▶ Work task: Write out the entries exactly. None of the pictures should appear in the copy.

Extracted data entries
▼

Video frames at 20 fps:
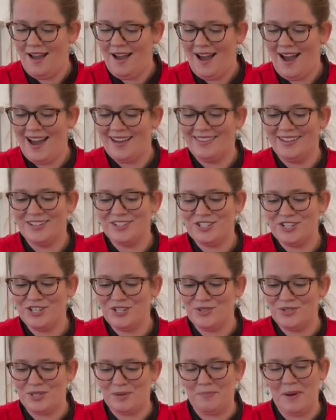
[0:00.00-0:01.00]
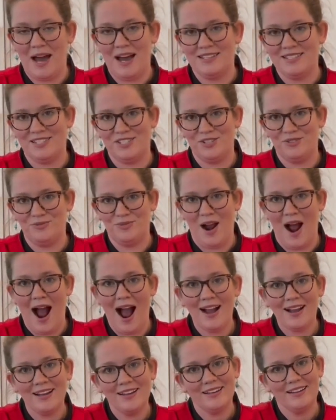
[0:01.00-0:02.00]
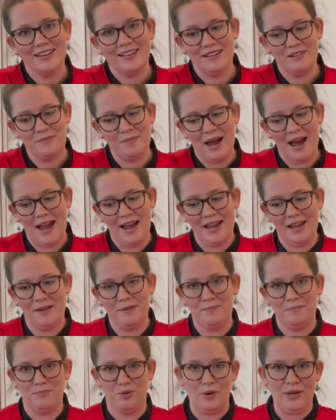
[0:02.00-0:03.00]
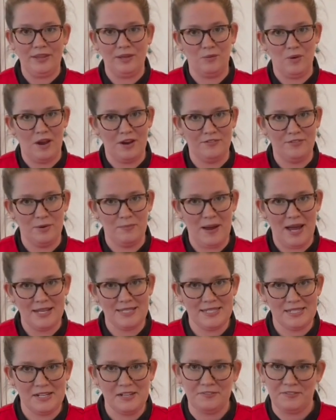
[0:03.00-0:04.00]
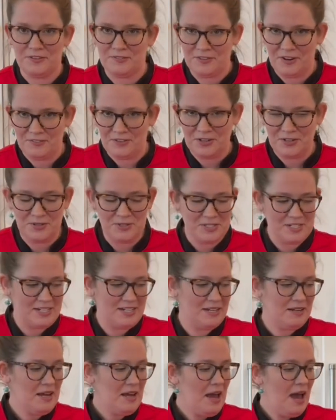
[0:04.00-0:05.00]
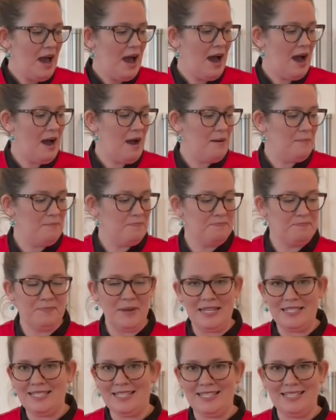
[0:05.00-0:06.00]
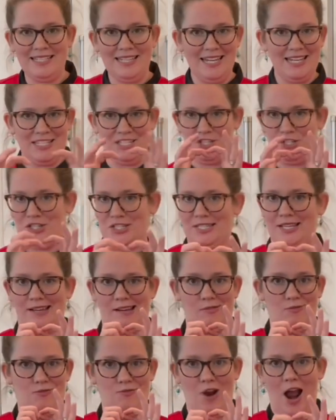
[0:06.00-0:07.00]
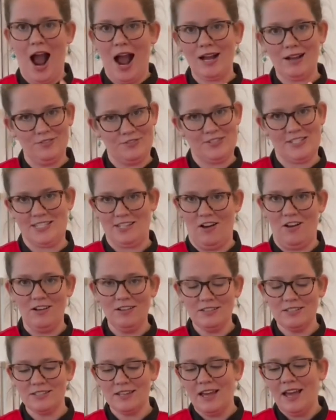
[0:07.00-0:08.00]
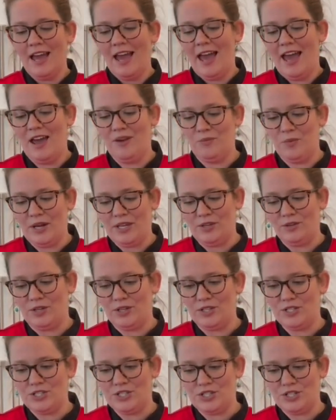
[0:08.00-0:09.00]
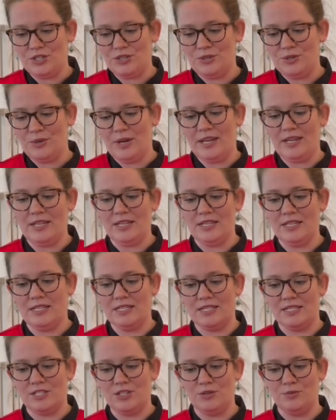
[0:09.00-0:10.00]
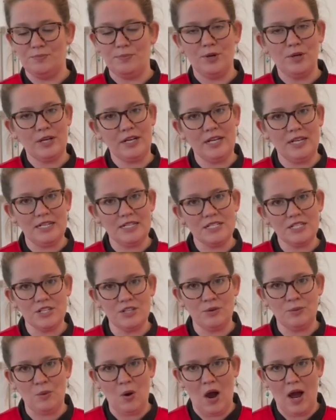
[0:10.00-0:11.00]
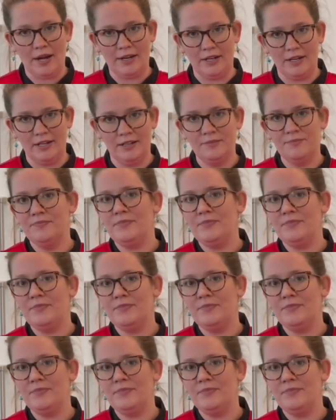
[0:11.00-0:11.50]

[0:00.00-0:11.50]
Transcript: I like to use a pasta rock in my boiling water for pasta if you've never used it. Basically, it's just like a rock of salt. And what you can do is you put it into the water,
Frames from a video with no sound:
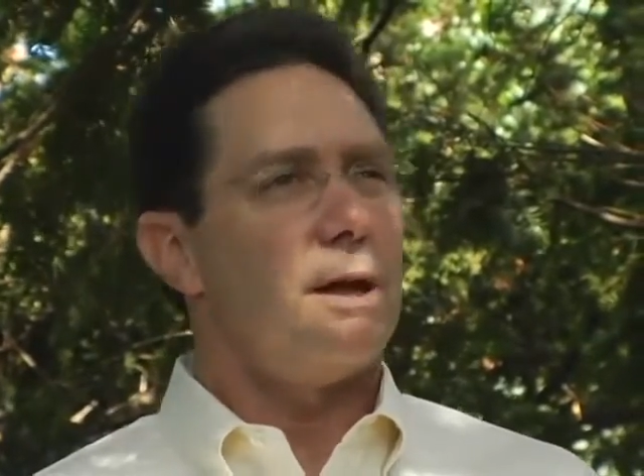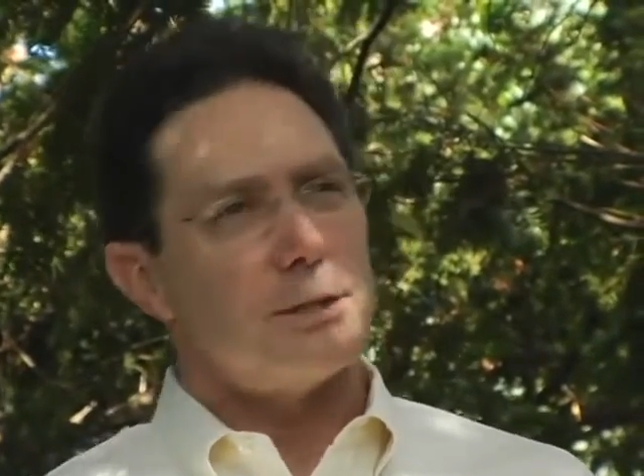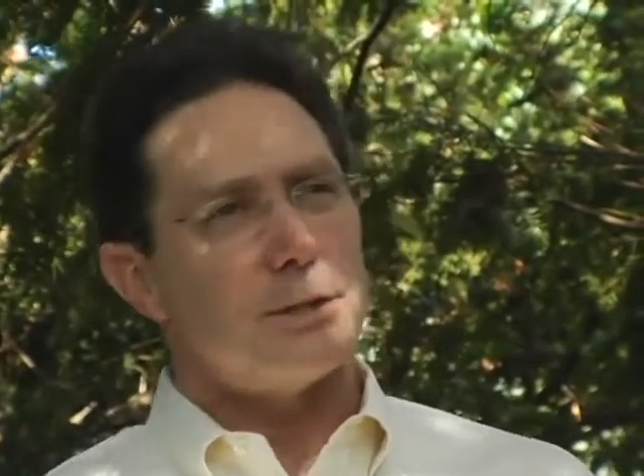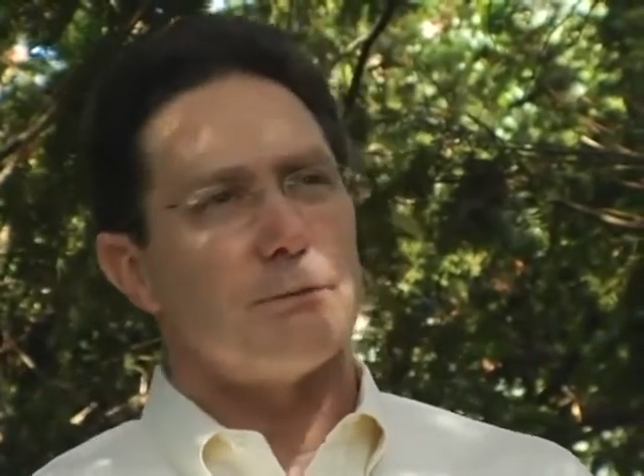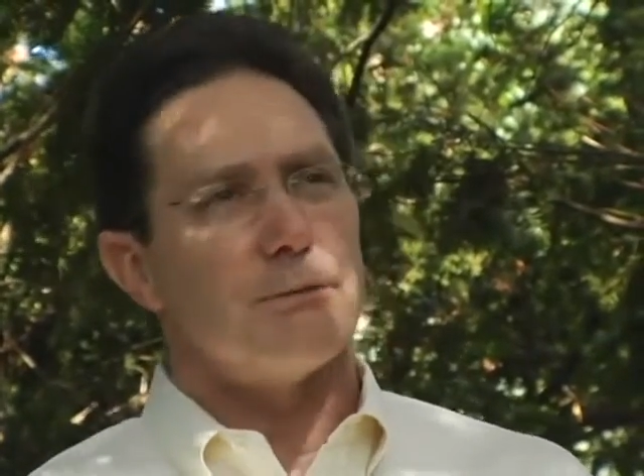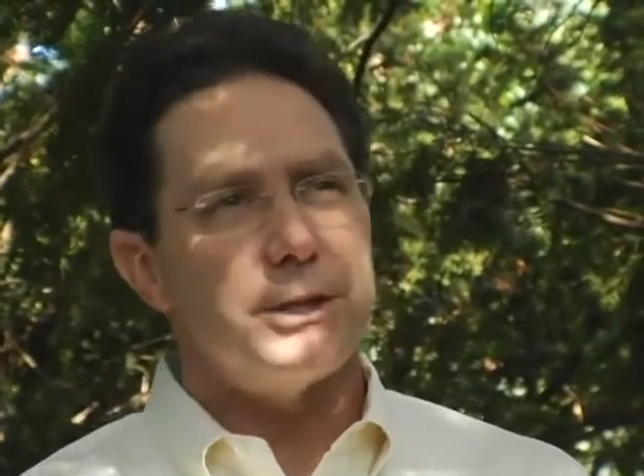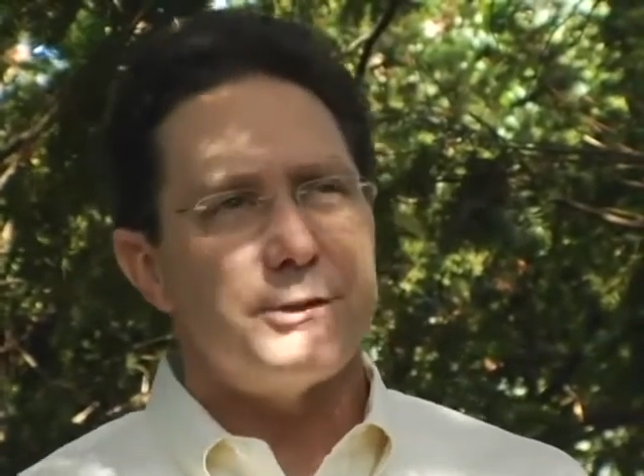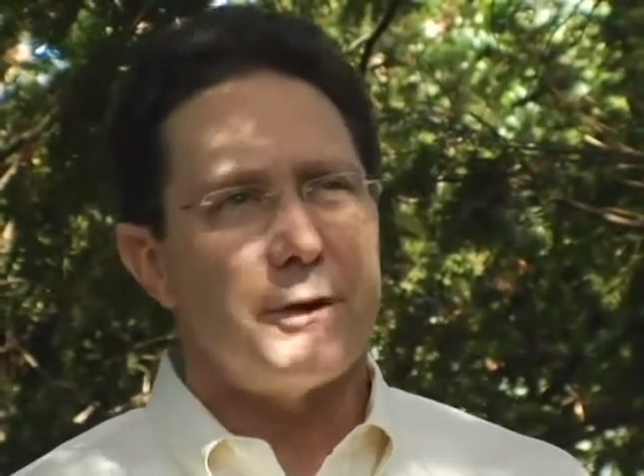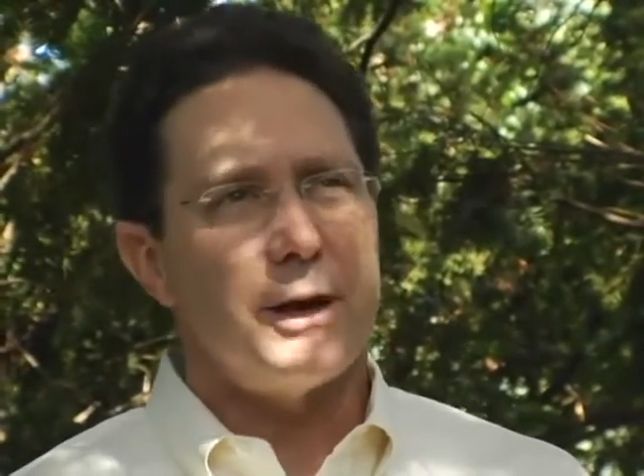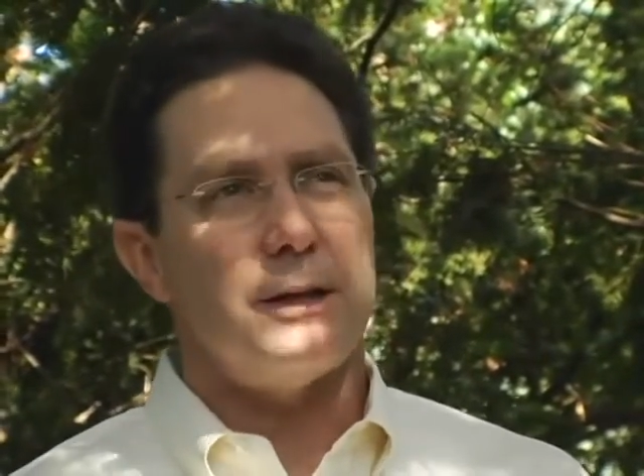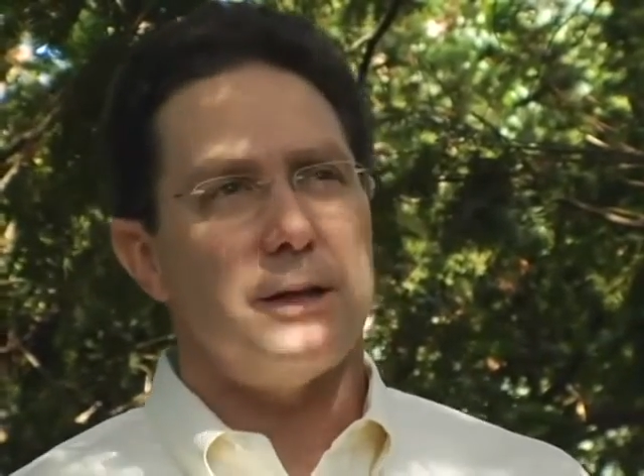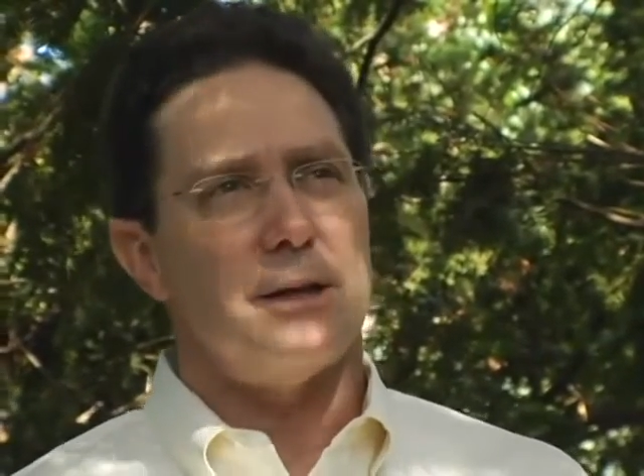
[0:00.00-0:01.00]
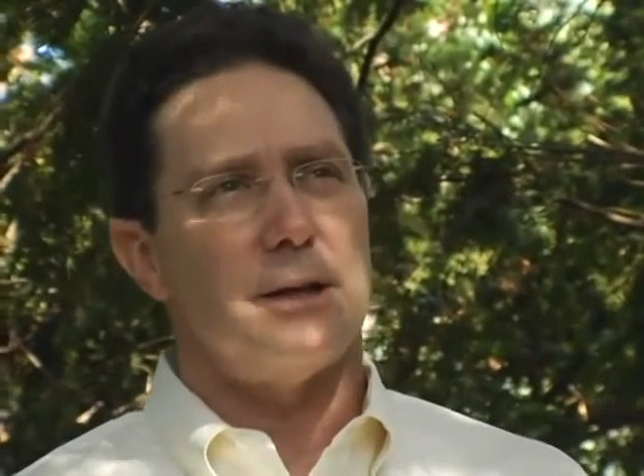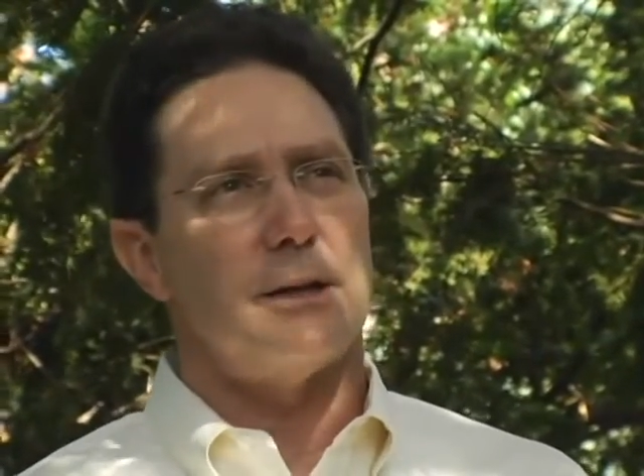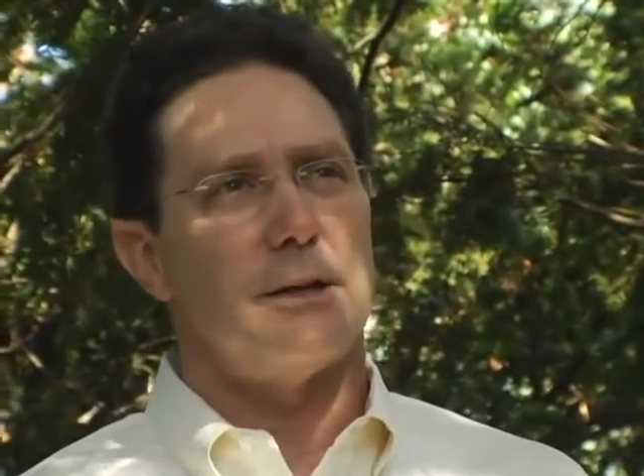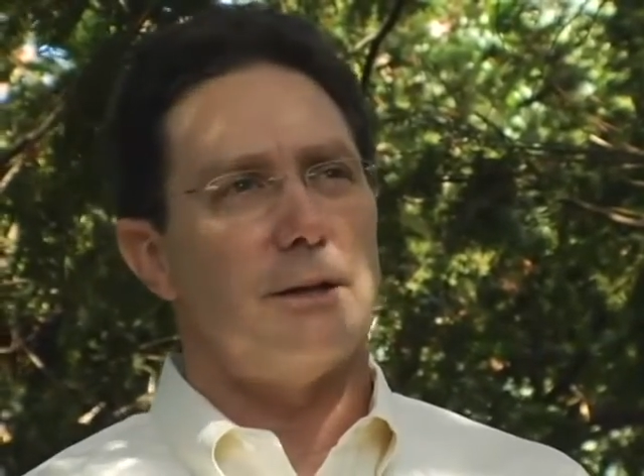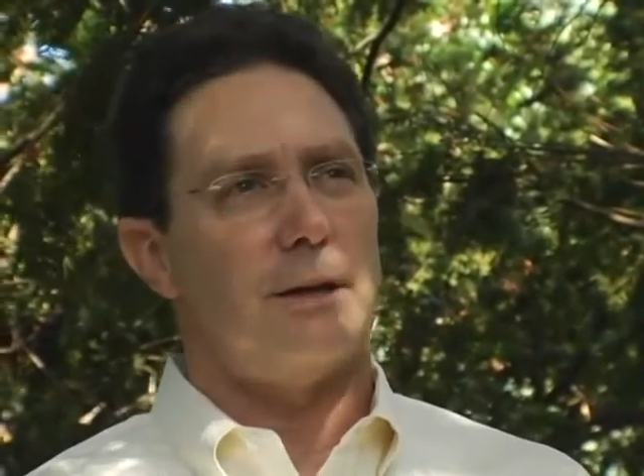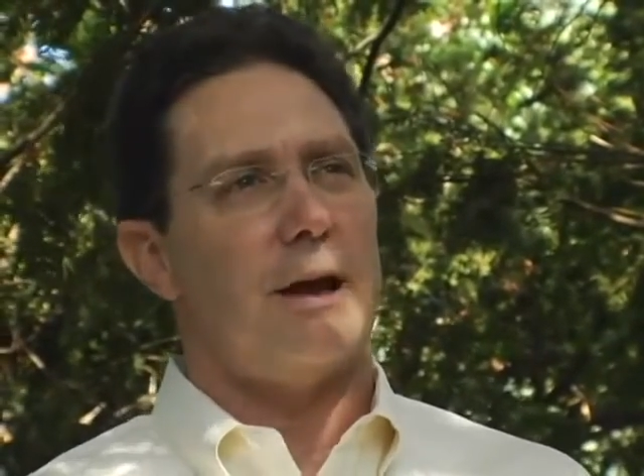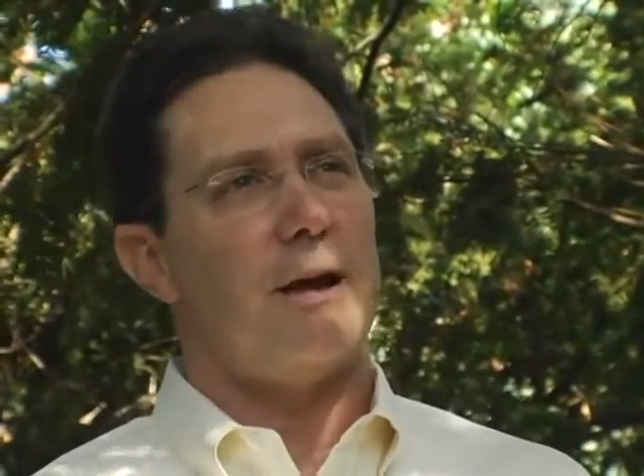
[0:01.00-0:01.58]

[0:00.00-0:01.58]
And it's the risk, frankly, that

▲

▶ Result below:
Video frames at 20 fps:
[0:00.00-0:01.00]
[0:01.00-0:02.00]
[0:02.00-0:03.00]
[0:03.00-0:04.00]
[0:04.00-0:05.00]
[0:05.00-0:06.00]
[0:06.00-0:07.00]
[0:07.00-0:08.00]
[0:08.00-0:09.00]
[0:09.00-0:10.00]
[0:10.00-0:11.00]
[0:11.00-0:11.50]

[0:00.00-0:11.50]
Transcript: I like to use a pasta rock in my boiling water for pasta if you've never used it. Basically, it's just like a rock of salt. And what you can do is you put it into the water,
Frames from a video with no sound:
[0:00.00-0:01.00]
[0:01.00-0:01.58]

[0:00.00-0:01.58]
And it's the risk, frankly, that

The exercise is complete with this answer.